((
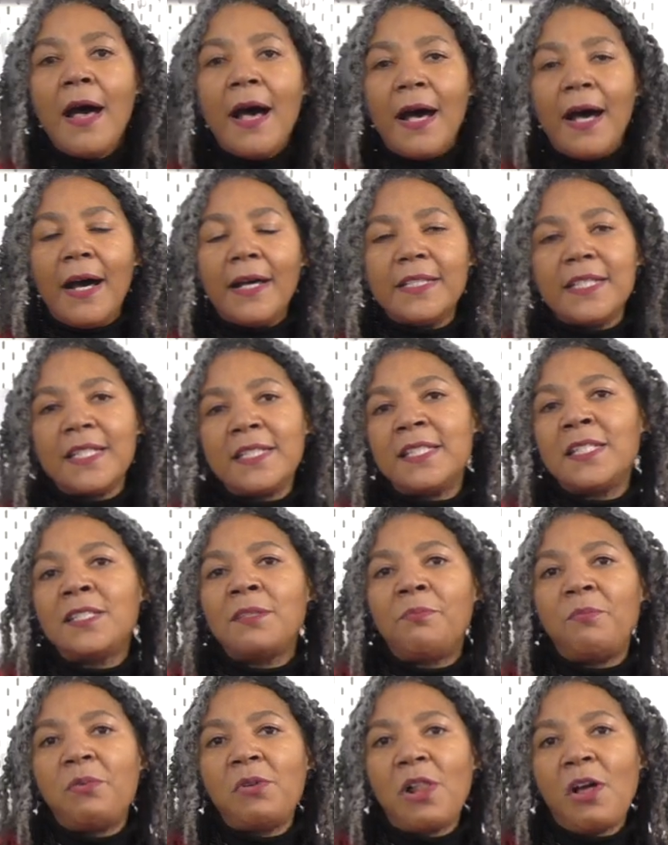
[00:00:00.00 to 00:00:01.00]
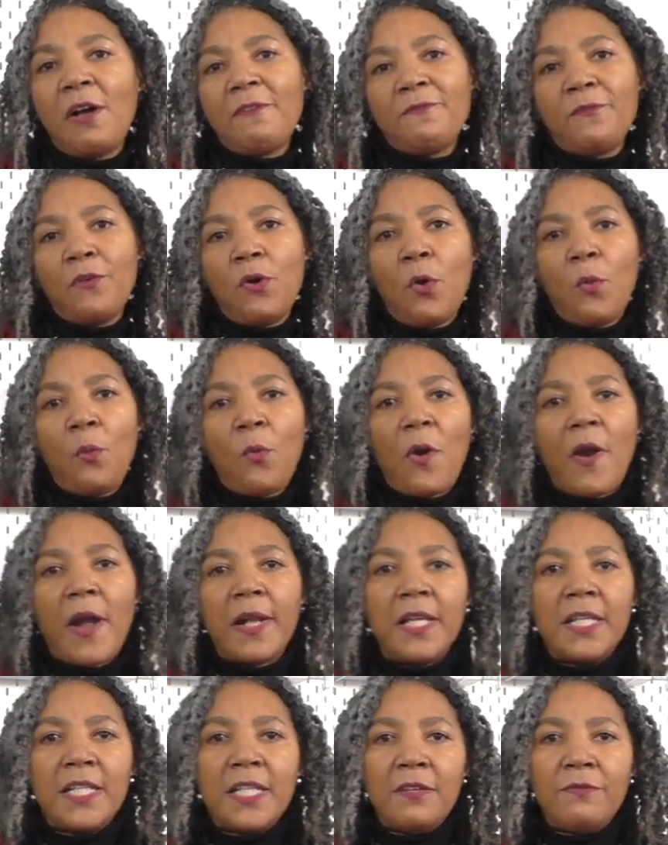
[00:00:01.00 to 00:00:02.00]
And it is a platform where I
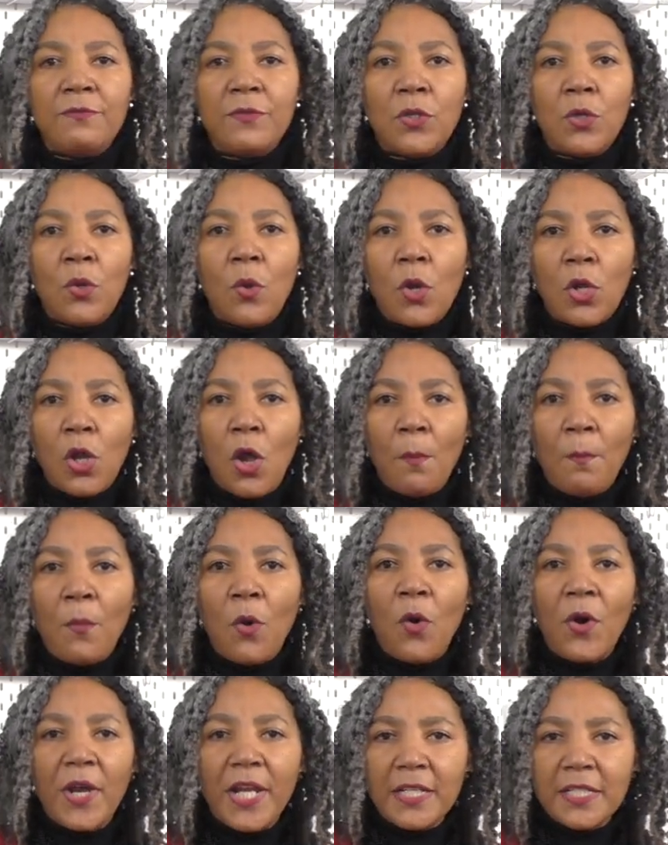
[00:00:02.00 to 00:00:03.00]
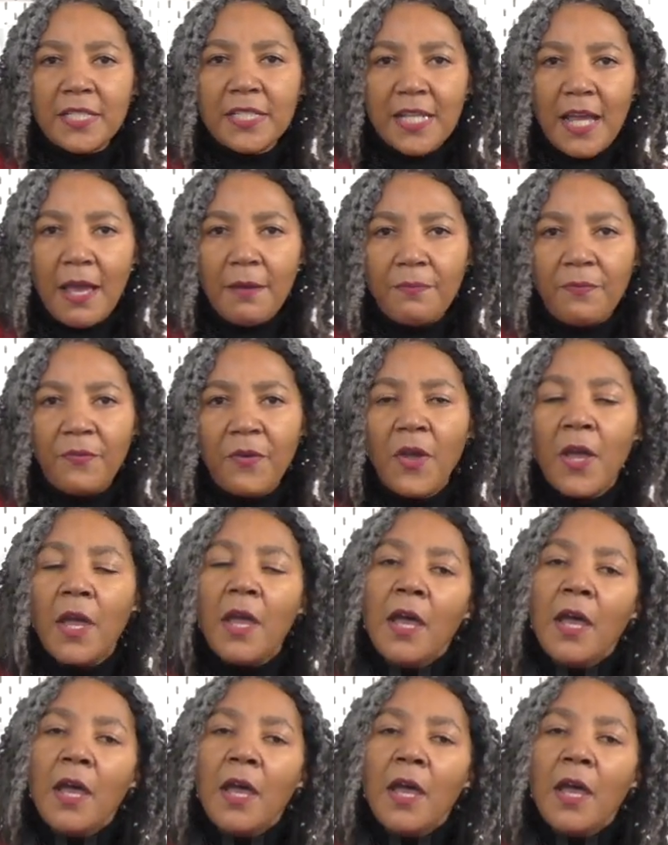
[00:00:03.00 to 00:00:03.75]
can give you a lot more in-depth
))
■ **What to produce**
Should a record include a picture, omit it from your copy and return the rest unchanged.

■ **Exercise output**
[00:00:00.00 to 00:00:01.00]
[00:00:01.00 to 00:00:02.00]
And it is a platform where I
[00:00:02.00 to 00:00:03.00]
[00:00:03.00 to 00:00:03.75]
can give you a lot more in-depth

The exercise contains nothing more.